* Instructions for the task
Print nothing but the lines below starting at the line that holds "[0:00.90-0:01.80]" and ending at the line that holds "[0:05.40-0:06.30]", including both, each exactly as written.

* Records for processing
++++++++++++++++++++
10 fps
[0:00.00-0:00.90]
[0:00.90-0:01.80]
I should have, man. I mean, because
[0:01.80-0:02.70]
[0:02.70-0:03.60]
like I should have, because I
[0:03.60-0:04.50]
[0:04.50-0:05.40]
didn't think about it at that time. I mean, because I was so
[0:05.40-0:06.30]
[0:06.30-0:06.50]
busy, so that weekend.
++++++++++++++++++++
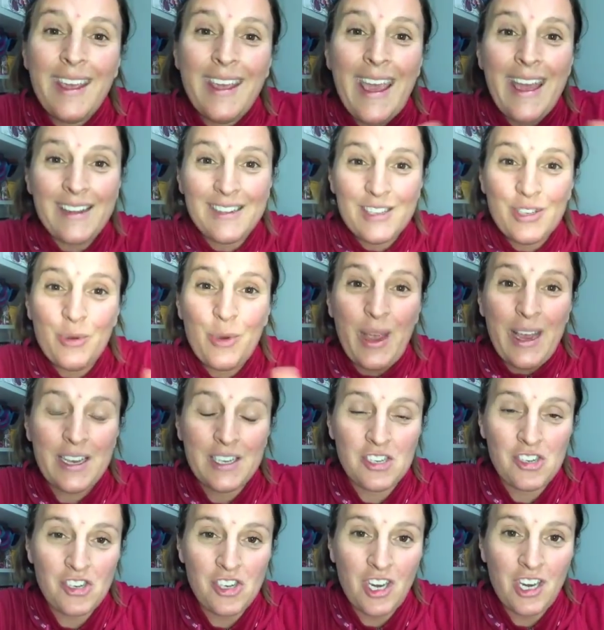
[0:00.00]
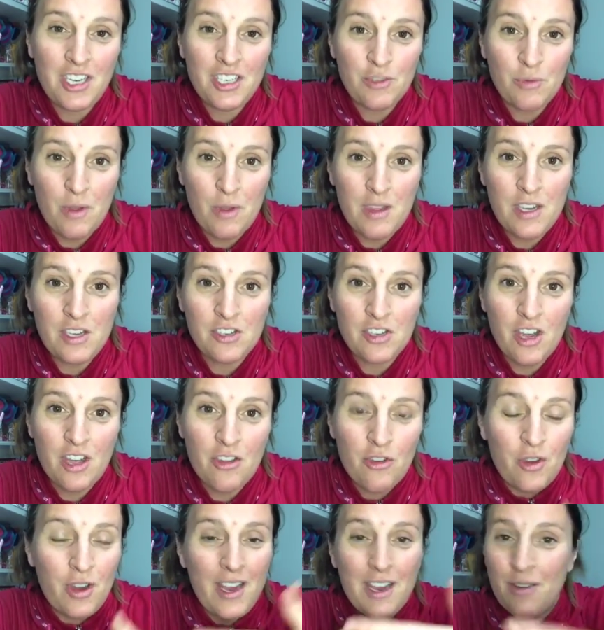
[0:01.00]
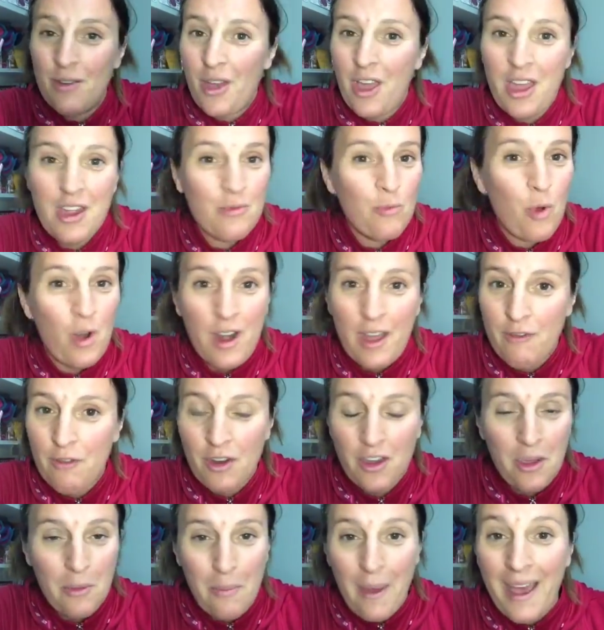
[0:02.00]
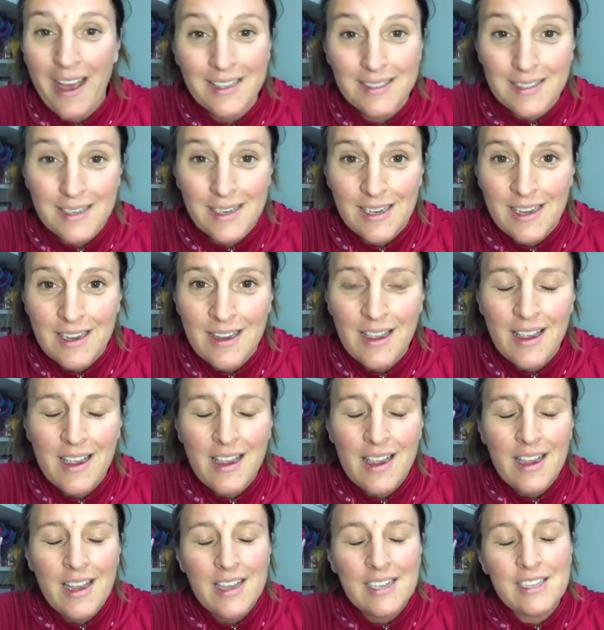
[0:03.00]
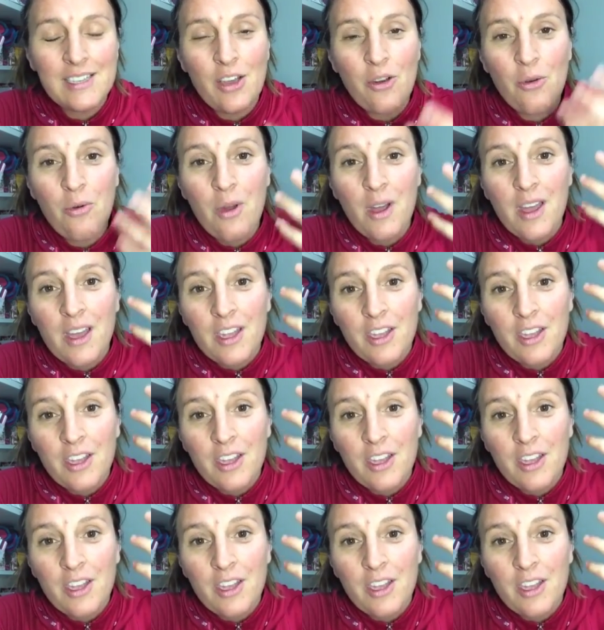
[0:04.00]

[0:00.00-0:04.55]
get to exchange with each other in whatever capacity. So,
++++++++++++++++++++
* Problem solution
[0:00.90-0:01.80]
I should have, man. I mean, because
[0:01.80-0:02.70]
[0:02.70-0:03.60]
like I should have, because I
[0:03.60-0:04.50]
[0:04.50-0:05.40]
didn't think about it at that time. I mean, because I was so
[0:05.40-0:06.30]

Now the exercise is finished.